I grew up in Deep River, Connecticut, a small town on the west side of the Connecticut River in the south central part of the state.  I’ve always had strong interests in history, politics and baseball.  My heroes growing up were Abraham Lincoln and Wade Boggs (at that time the third baseman for the Boston Red Sox).  I think it was my early fascination with Lincoln that drove me to practice law.  I went to high school at The Williams School in New London, Connecticut, where I edited the school newspaper, played baseball, and was primarily responsible for the installation of a flag pole near the school entrance (it seemed like every other school had one but until my class raised the money and bought one at my urging, Williams had no flag pole).  As a high school senior, my interest in history and politics led me to score high enough on a test of those subjects to be chosen as one of Connecticut’s two delegates to the U.S. Senate Youth Program, which further solidified my interest in law and government.  One of my mentors at Williams was of the view that there were far too many lawyers and I should find something more useful to do, but if I really had to be a lawyer there was always room for one more.  I eventually decided to be that “one more.”  I went on to Bowdoin College, where I wrote for the Bowdoin Orient and majored in government, but took a lot of math classes because I found college math interesting and challenging.  I then went to Columbia Law School, where I was lucky enough to be selected as one of the minions who spent their time fastidiously cite-checking and Blue booking hundred-plus-page articles in the Columbia Law Review.  I also interned in the chambers of then-Judge Sonia Sotomayor when she was a relatively new judge on the Second Circuit, my only connection to someone who now has one-ninth of the last word on what constitutes the law of our land.  I graduated from Columbia in 2001, then worked at Skadden Arps in Boston before returning to Connecticut and joining Robinson+Cole, one of the largest Connecticut-based law firms.  At the end of 2008, I was elected a partner at Robinson+Cole.

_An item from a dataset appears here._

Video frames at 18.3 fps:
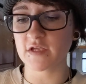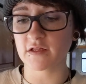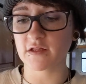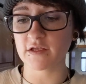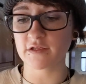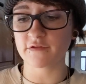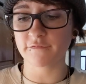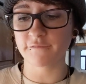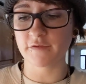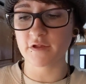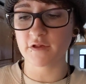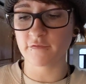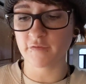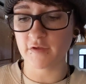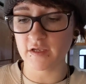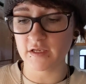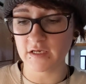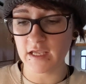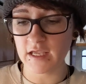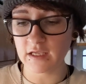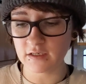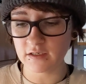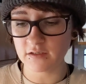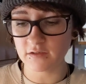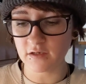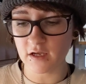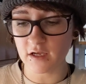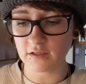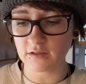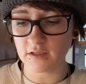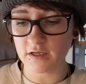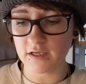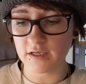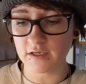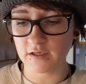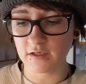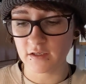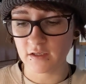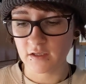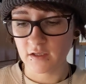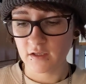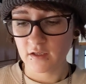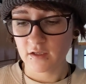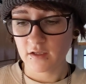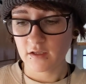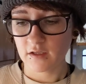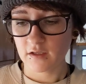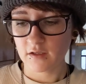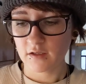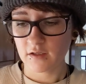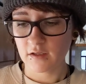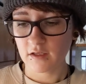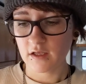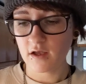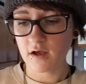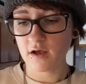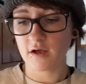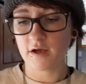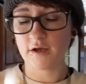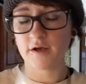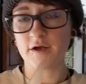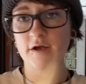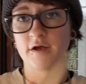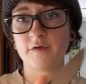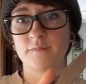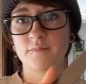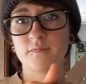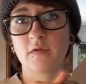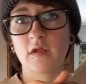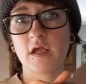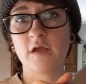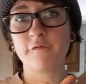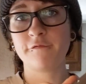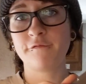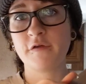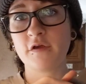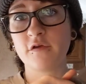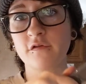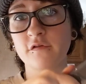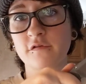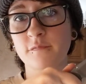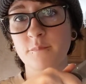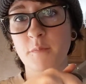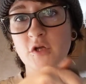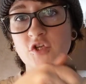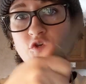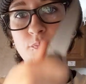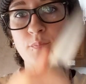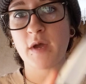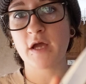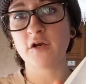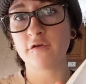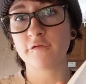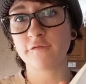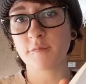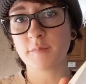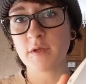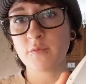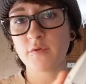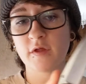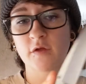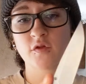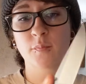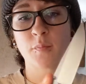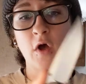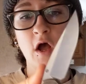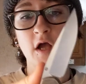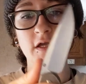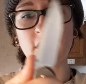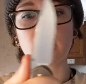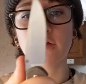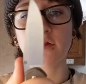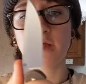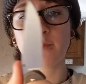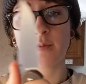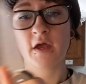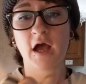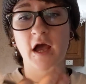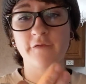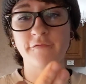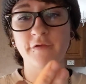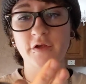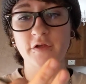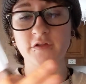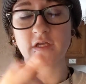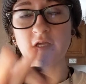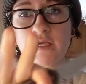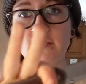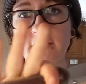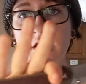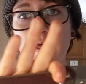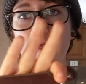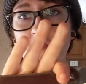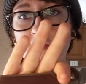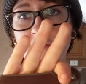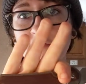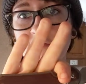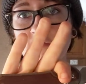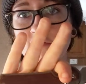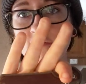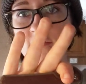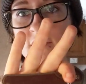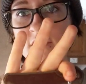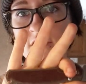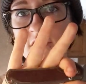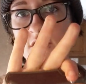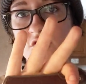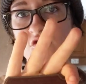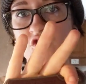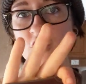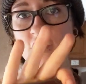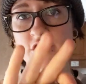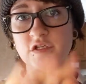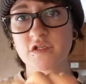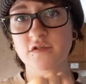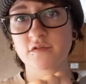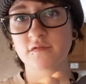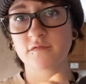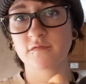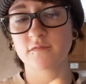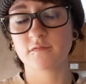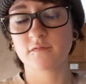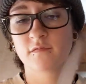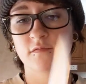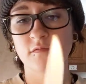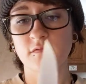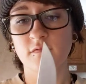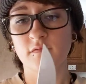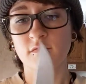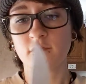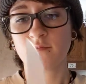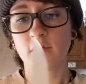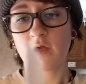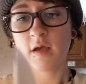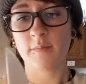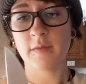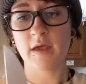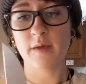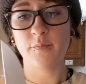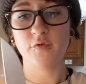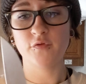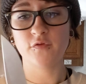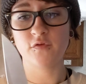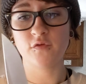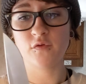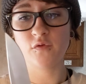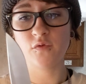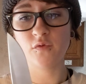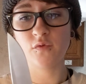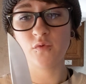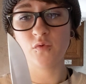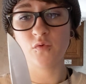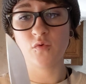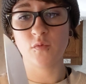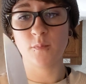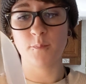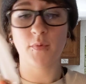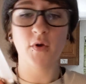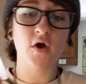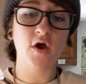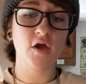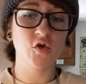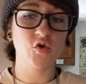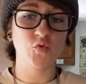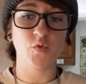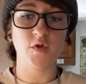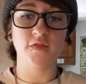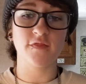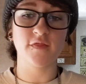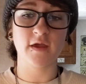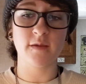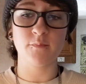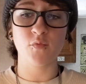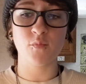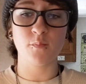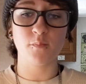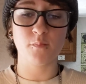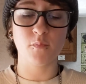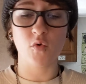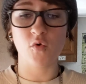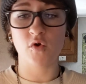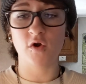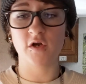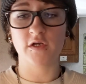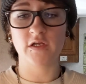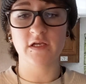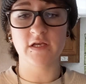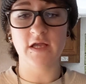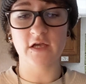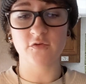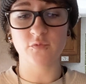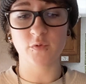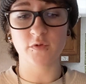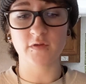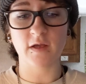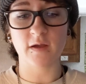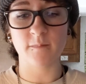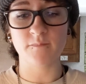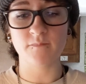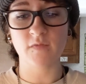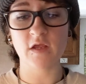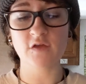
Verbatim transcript: I like the feel of it in hand. I like uh, it feels much better for me without the pocket clip. I feel like the inlays just I'm able to bond with them more and connect with them.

I’ve worked on class actions since the start of my career.  Being in the insurance capital of Hartford, we have a national insurance litigation practice and most of the class actions I’ve defended have been brought against insurance companies. I’ve also handled some involving products liability, managed care, health care, utilities, financial services, higher education and environmental issues.

My insurance class action practice usually takes me outside of Connecticut.  I’ve had the pleasure of working on cases in various federal and state courts and collaborating with great lawyers across the country.  While class actions are an increasingly large part of my practice, I don’t do exclusively class action work.  The rest of my practice involves litigating insurance coverage cases, often at the appellate level.  That also frequently takes me outside of Connecticut.  A highlight of my career thus far was working on Standard Fire Ins. Co. v. Knowles, the U.S. Supreme Court’s first Class Action Fairness Act case.  I was Counsel of Record for Standard Fire on the cert petition, and had the pleasure of working with Ted Boutrous on the merits briefing and oral argument.

I started this blog because writing is one of my favorite things to do and I enjoy following developments in class action law, writing about them and engaging in discussion with others who have an in interest in this area.  It’s a welcome break from day-to-day practice, keeps me current, broadens my network and results in some new business.

When I’m not at work, you might find me running lines or watching a musical with my teenage daughter who hopes to be a Broadway star (or taking her to voice or dance lessons) or reading a good book.